Similar to other areas of oncology, knowledge regarding the diagnosis and treatment of MPNs is rapidly evolving. In particular, by analyzing the genetic information of patients with MPN and associating this information with clinical variables, the survival and treatment outcomes of individual patients with MPN can be predicted much better than before.

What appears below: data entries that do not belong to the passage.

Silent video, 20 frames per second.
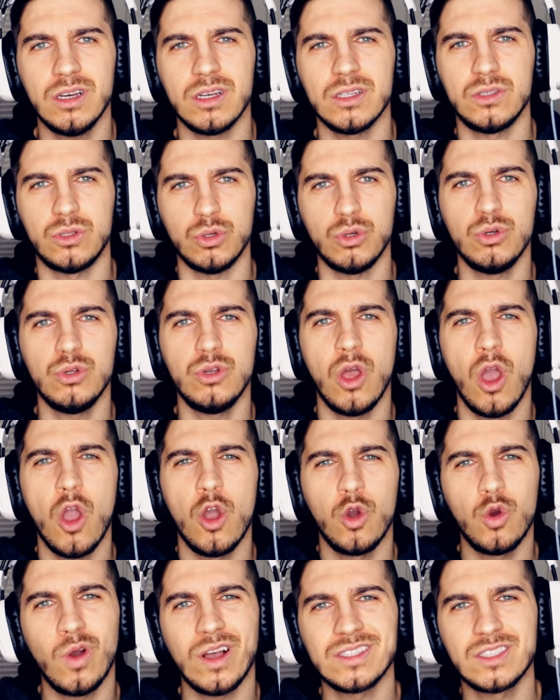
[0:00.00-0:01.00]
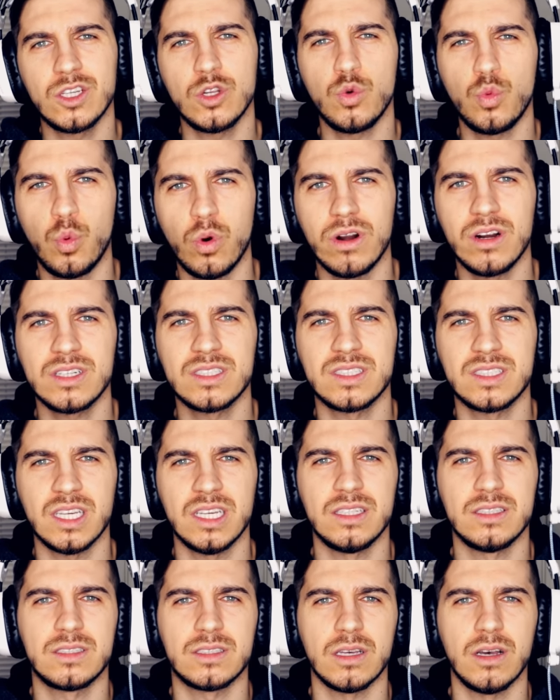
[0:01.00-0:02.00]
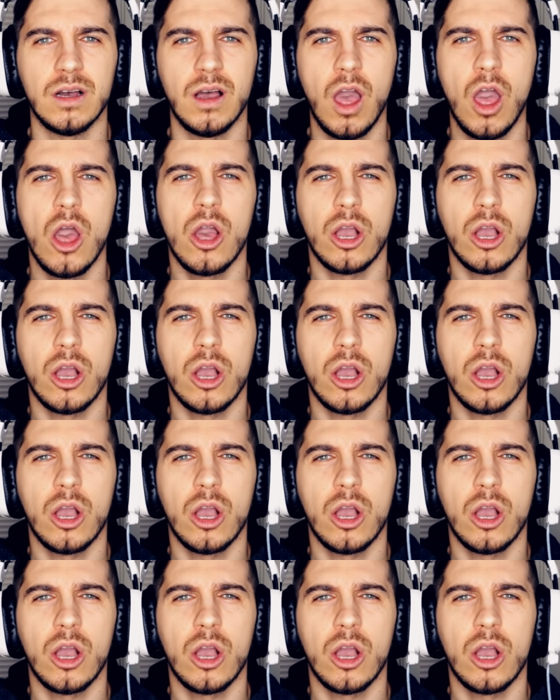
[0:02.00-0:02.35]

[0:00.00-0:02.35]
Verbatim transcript: a dude who hasn't worked since uh,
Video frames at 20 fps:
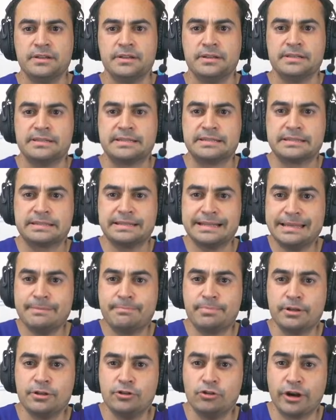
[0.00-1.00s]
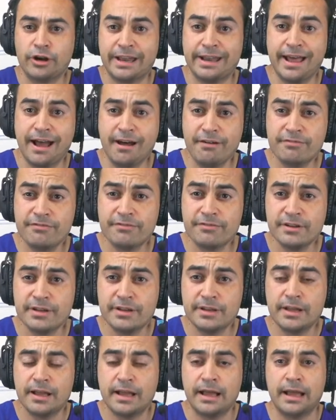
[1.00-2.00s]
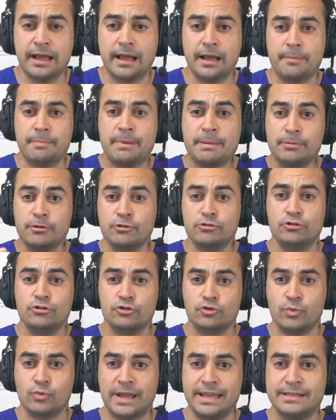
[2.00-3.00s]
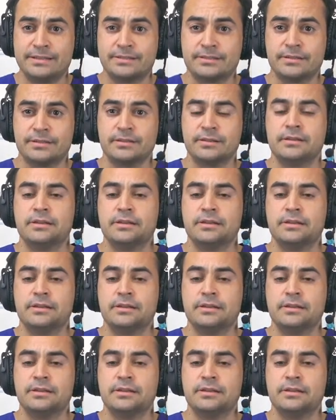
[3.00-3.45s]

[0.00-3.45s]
sleep not enough, people who lose weight.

Here, we review several currently established and suggested prognostic systems and recommendations for patients with MPN, focusing on the integration of molecular data obtained by next-generation sequencing (NGS) testing.

POLYCYTHEMIA VERA

Prognostication for thrombotic events in PV

The European Collaboration on Low-Dose Aspirin in Polycythemia Vera study showed that cardiovascular event-free survival of the 1,638 patients with PV can be stratified into three groups according to age ≥65 years and a previous history of thrombosis: low-risk (neither of them), intermediate-risk (either of them), and high-risk (both of them) [1]. Based on the results of subsequent studies [2, 3], age ≥60 years (rather than ≥65 yr) and previous thrombosis have been considered as two factors predicting thrombotic events in patients with PV, consisting of the conventional risk model (Table 1) [4, 5]. Guidelines recommend that patients with low-risk PV according to the conventional risk model (age <60 yr and no prior history of thrombosis) do not need cytoreductive therapy [6, 7] unless in specific clinical subgroups, including poor tolerance to phlebotomy, symptomatic progressive splenomegaly, and persistent leukocytosis [7].
Other factors have been reported to affect the development of vascular events in patients with PV, including the presence of leukocytosis in patients aged <60 years [8-10], arterial hypertension in lower-risk patients according to the conventional risk model [11], higher intensity of phlebotomy [12], and higher JAK2 V617F allele burden [13, 14]. However, more evidence is needed regarding these variables [15], and several reports have not supported this association [16-18]. Failure to control the hematocrit increases the risk of thrombosis [19]. However, thrombocytosis did not significantly increase the risk of thrombosis. Instead, extreme thrombocytosis (>1,000×109/L) may lead to bleeding due to acquired von Willebrand syndrome [5].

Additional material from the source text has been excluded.